▶ **Exercise details**
Find the line that contains "[00:12:44.73]" in the records below, then repeat exactly that line and each one after it, leaving pictures out.

▶ **Data for this exercise**
* * *
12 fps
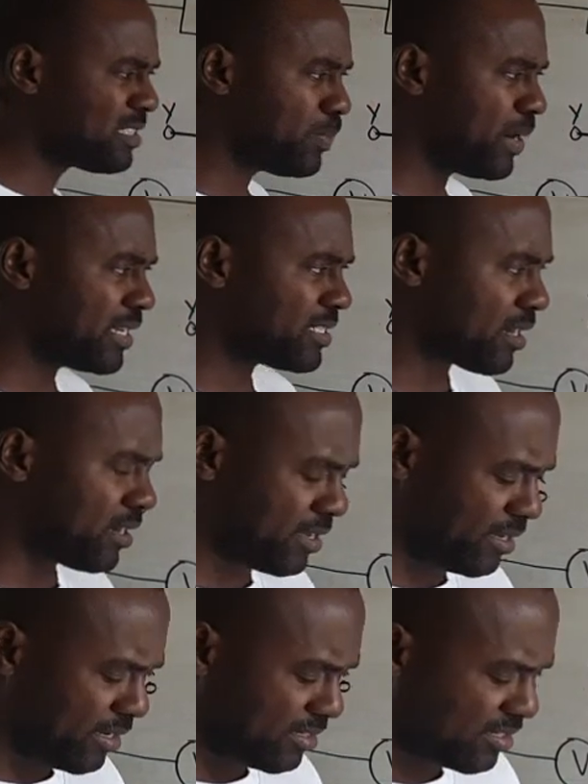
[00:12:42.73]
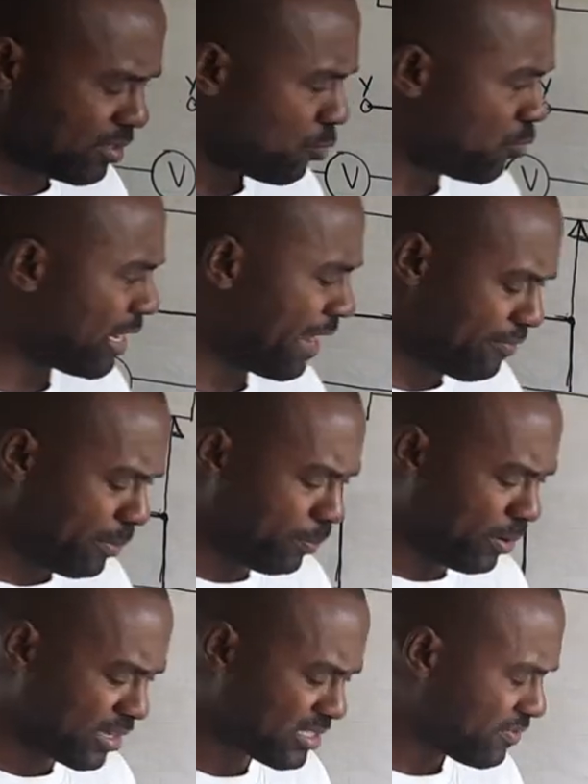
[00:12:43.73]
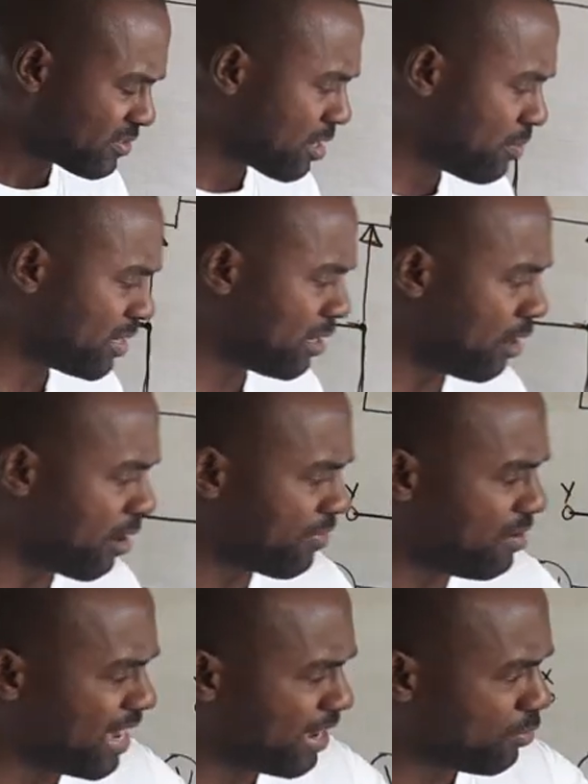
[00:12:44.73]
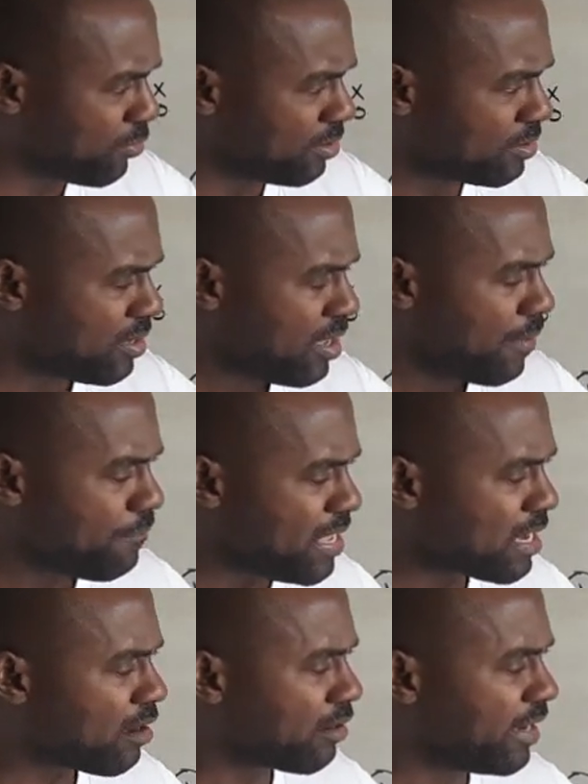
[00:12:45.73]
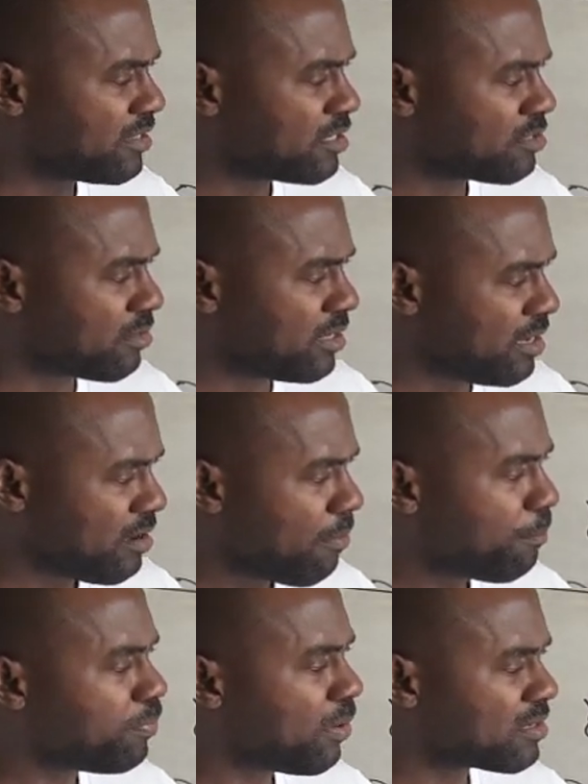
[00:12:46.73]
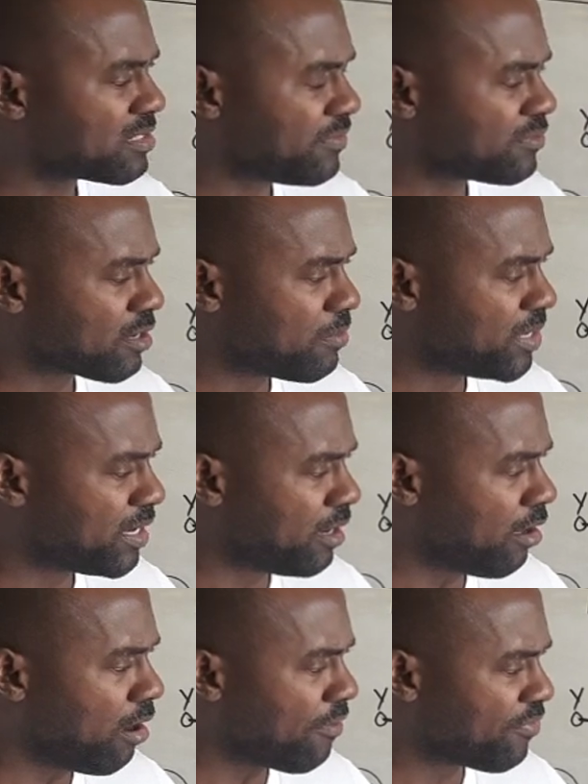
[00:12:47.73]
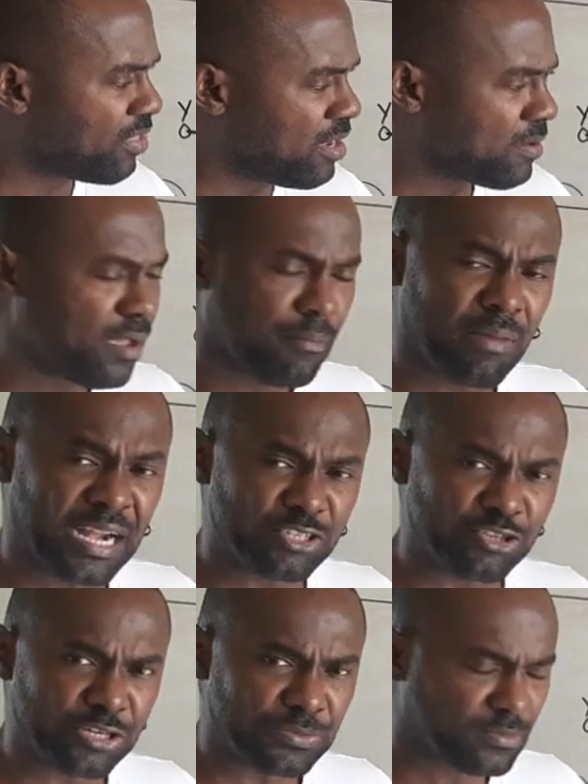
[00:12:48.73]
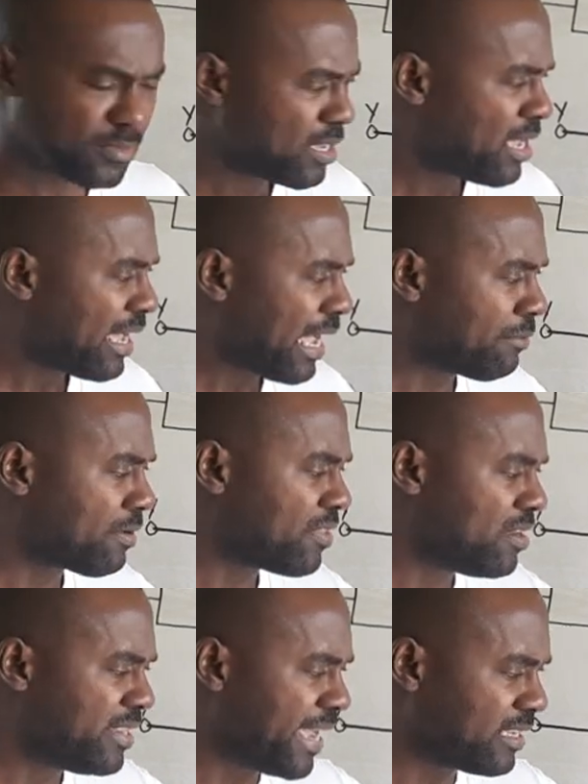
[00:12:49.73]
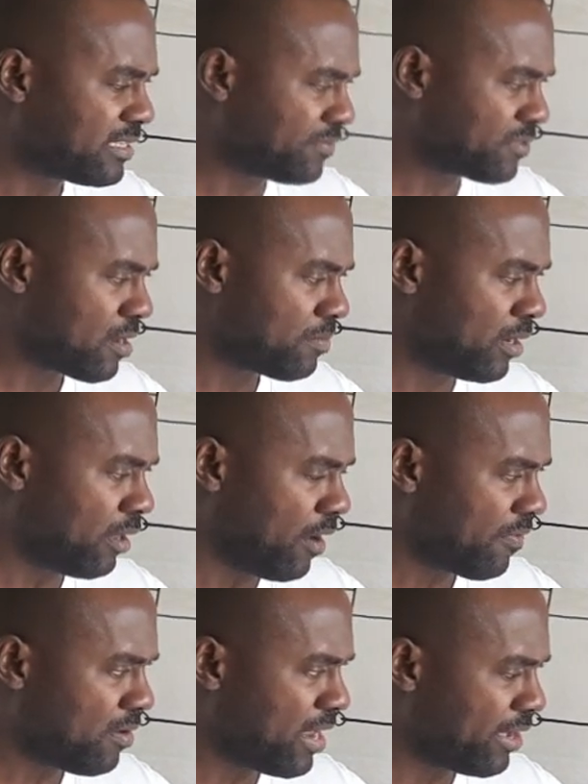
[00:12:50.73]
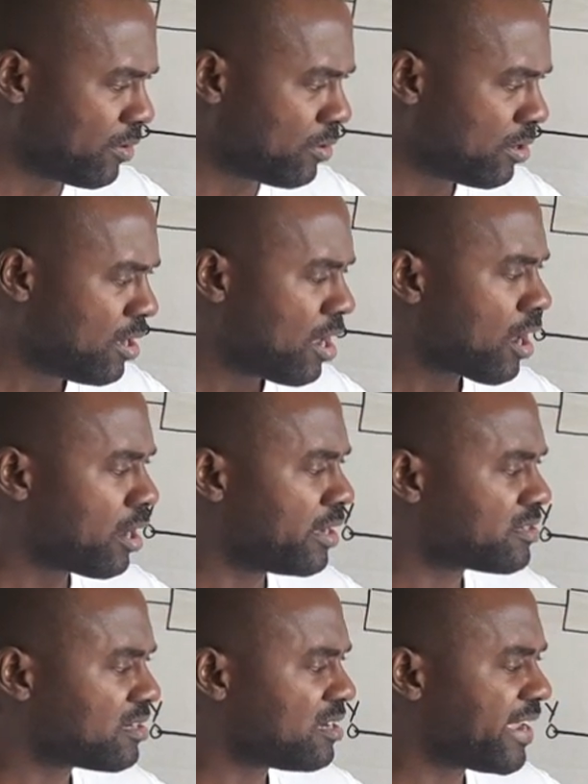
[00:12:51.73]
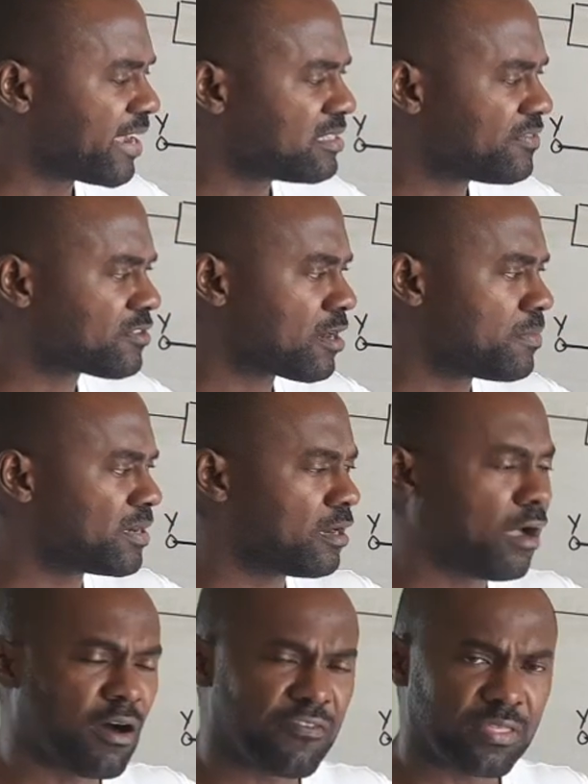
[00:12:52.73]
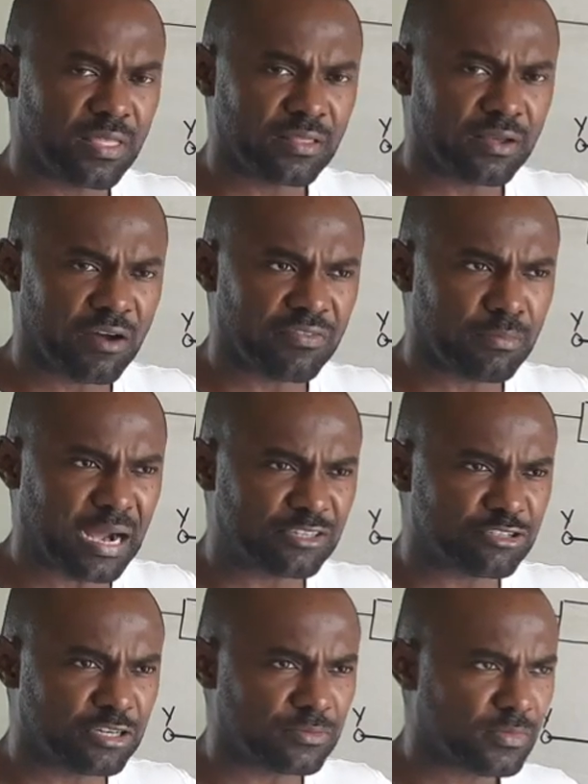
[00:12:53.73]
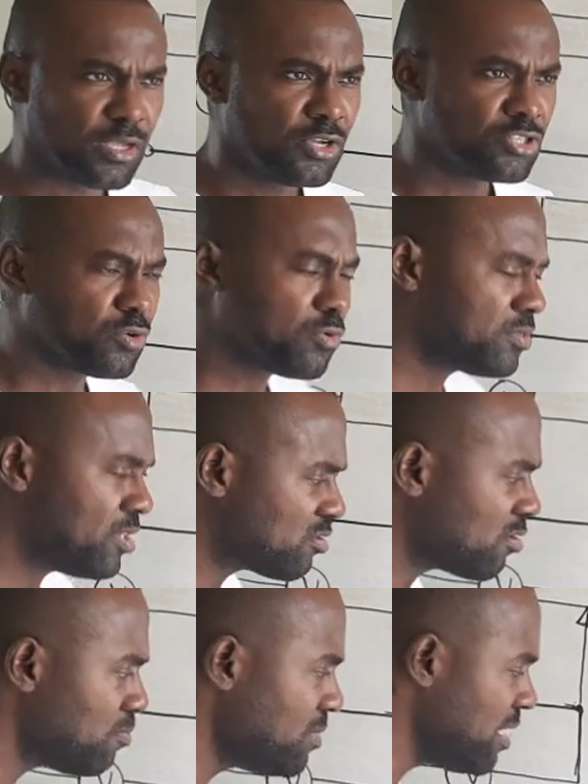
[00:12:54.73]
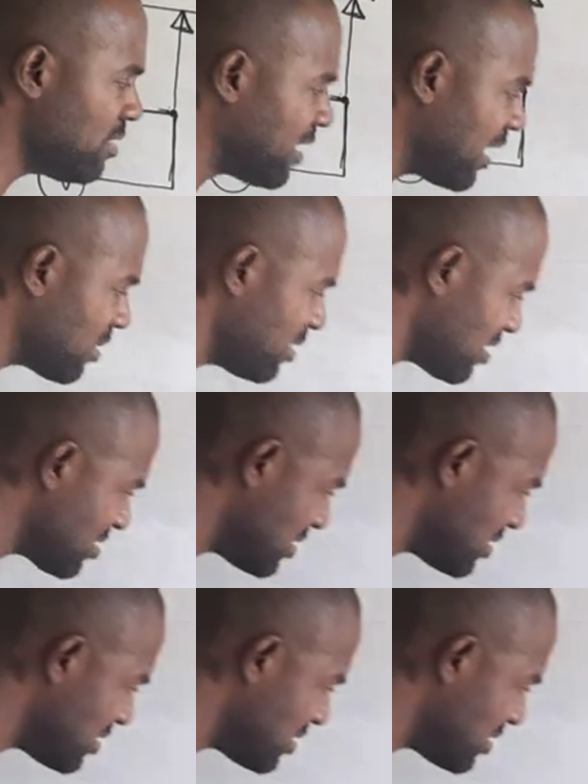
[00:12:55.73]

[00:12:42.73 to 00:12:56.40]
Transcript: particular case, we have the positive terminal of the diode being connected to the positive terminal of the battery. And we have the negative terminal of the diode connected to the negative terminal of the battery. So this would mean that this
* * *
▶ **Task result**
[00:12:44.73]
[00:12:45.73]
[00:12:46.73]
[00:12:47.73]
[00:12:48.73]
[00:12:49.73]
[00:12:50.73]
[00:12:51.73]
[00:12:52.73]
[00:12:53.73]
[00:12:54.73]
[00:12:55.73]

[00:12:42.73 to 00:12:56.40]
Transcript: particular case, we have the positive terminal of the diode being connected to the positive terminal of the battery. And we have the negative terminal of the diode connected to the negative terminal of the battery. So this would mean that this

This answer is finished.